Listed entries:
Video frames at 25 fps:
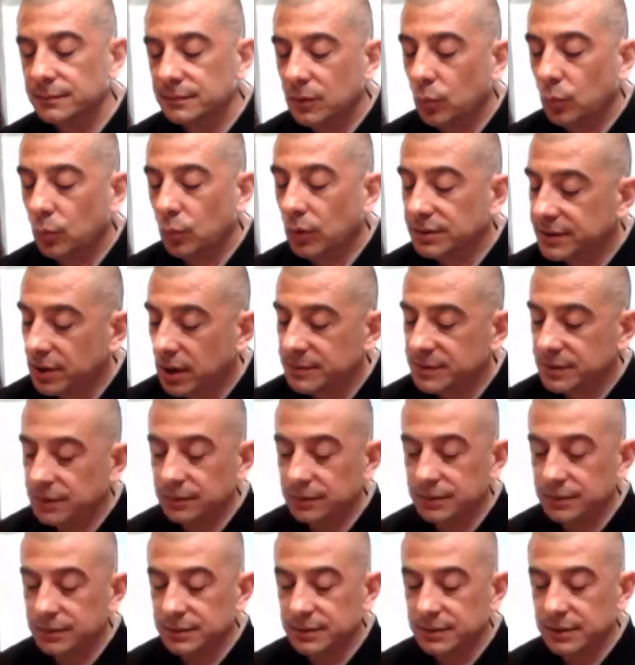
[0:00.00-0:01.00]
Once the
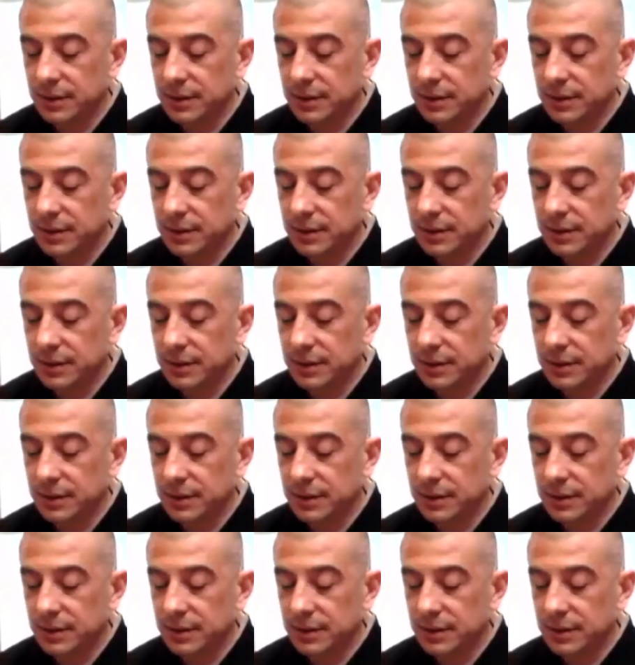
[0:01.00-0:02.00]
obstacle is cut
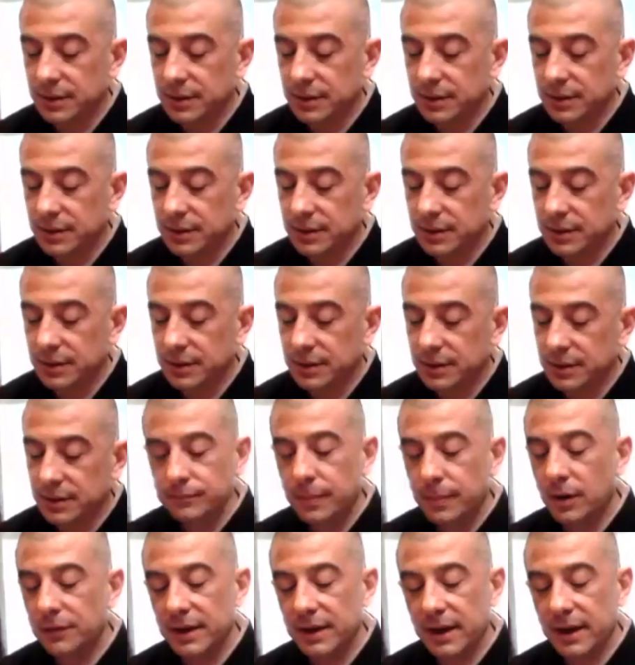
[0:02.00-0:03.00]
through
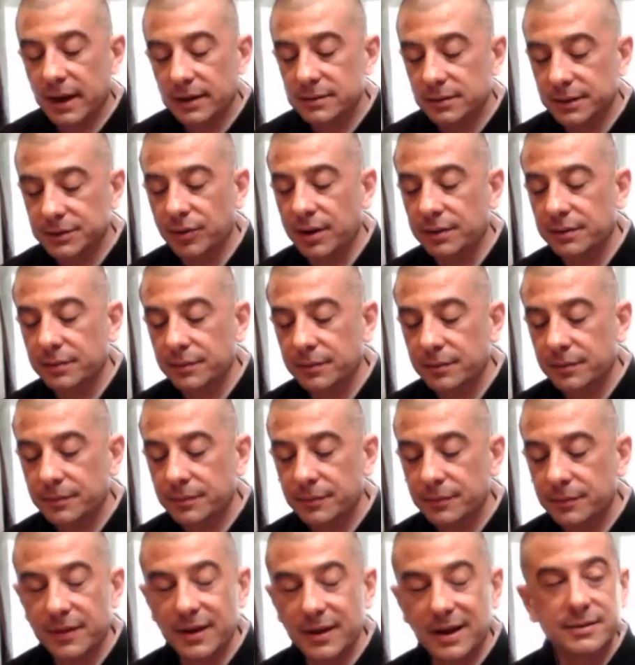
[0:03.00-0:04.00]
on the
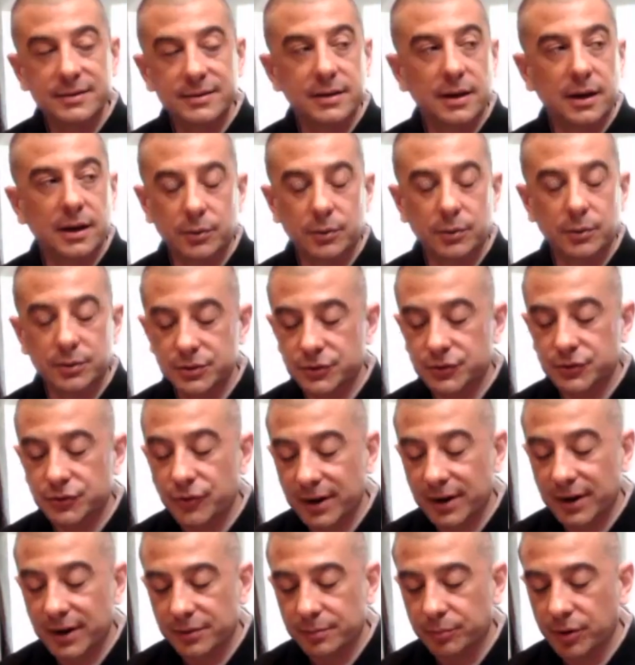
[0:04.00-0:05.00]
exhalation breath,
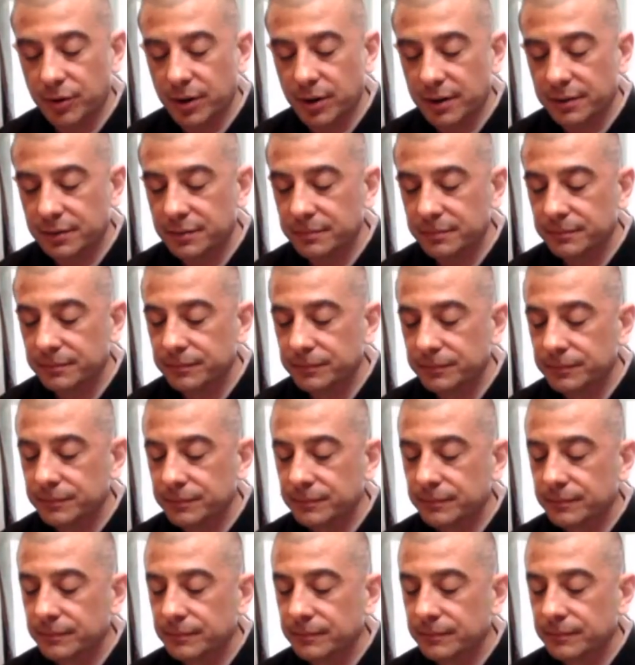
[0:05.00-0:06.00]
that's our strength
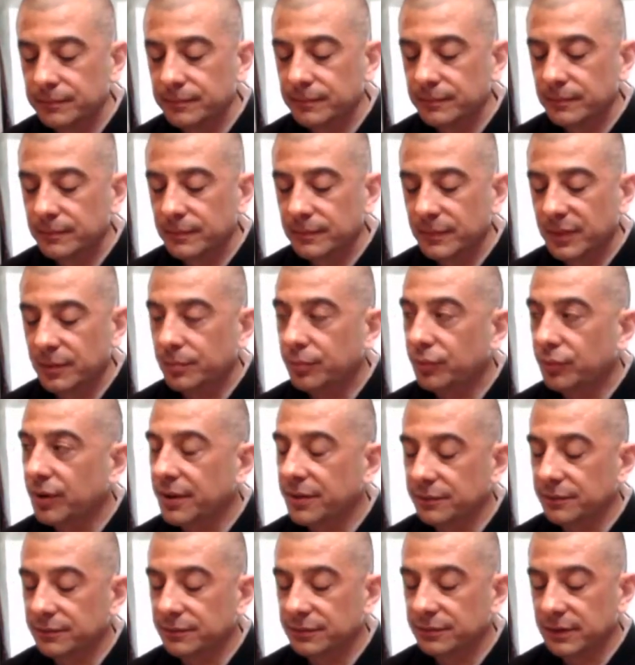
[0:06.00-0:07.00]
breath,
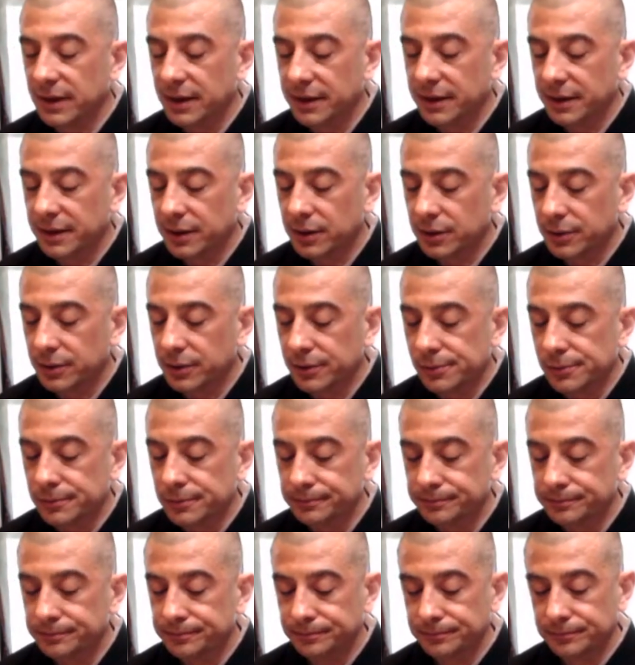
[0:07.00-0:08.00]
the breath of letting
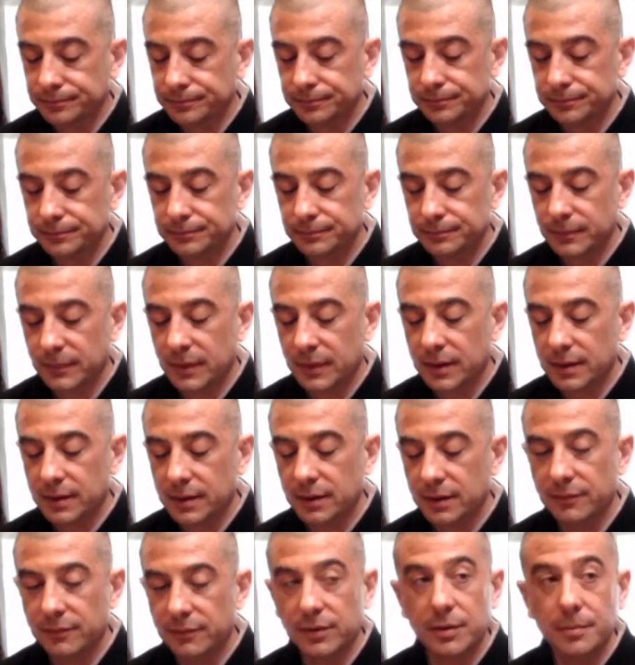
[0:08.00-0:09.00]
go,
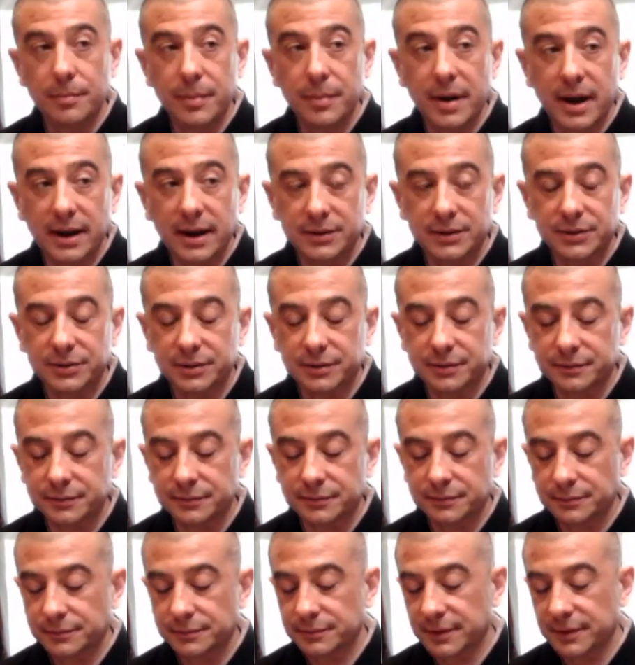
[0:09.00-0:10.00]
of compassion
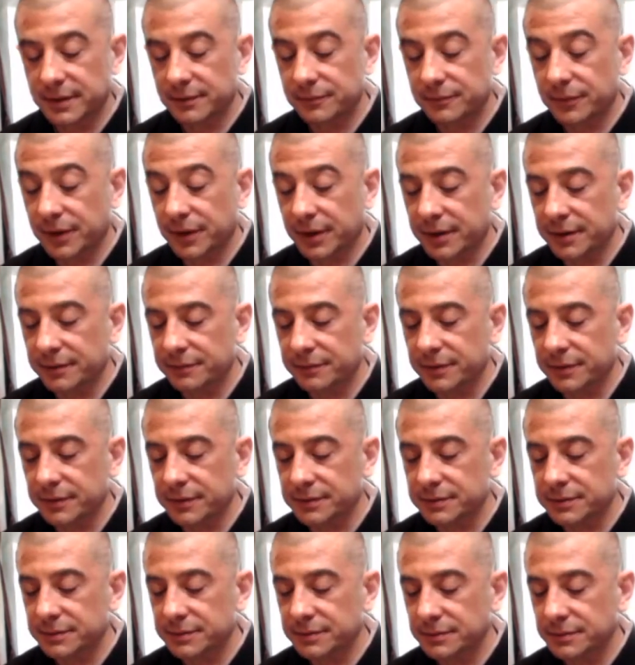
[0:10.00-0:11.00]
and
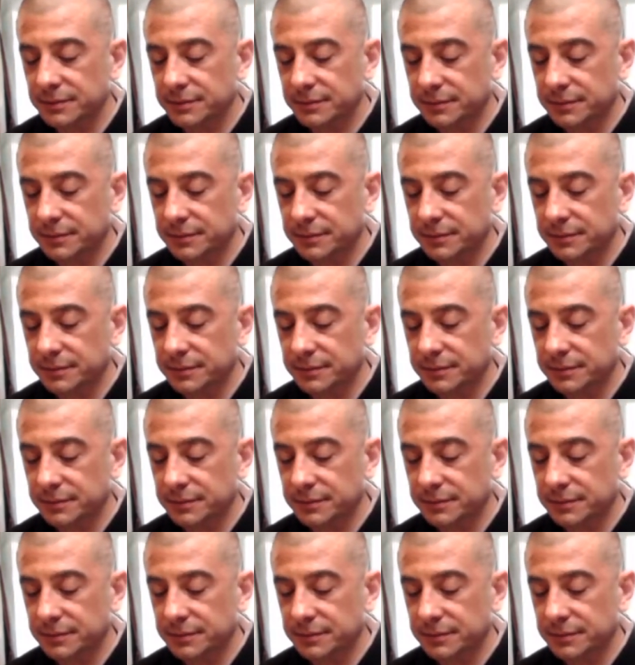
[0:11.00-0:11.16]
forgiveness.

Task:
Would you print the listing above in full, exactly, but with no pictures?

Answer below:
Video frames at 25 fps:
[0:00.00-0:01.00]
Once the
[0:01.00-0:02.00]
obstacle is cut
[0:02.00-0:03.00]
through
[0:03.00-0:04.00]
on the
[0:04.00-0:05.00]
exhalation breath,
[0:05.00-0:06.00]
that's our strength
[0:06.00-0:07.00]
breath,
[0:07.00-0:08.00]
the breath of letting
[0:08.00-0:09.00]
go,
[0:09.00-0:10.00]
of compassion
[0:10.00-0:11.00]
and
[0:11.00-0:11.16]
forgiveness.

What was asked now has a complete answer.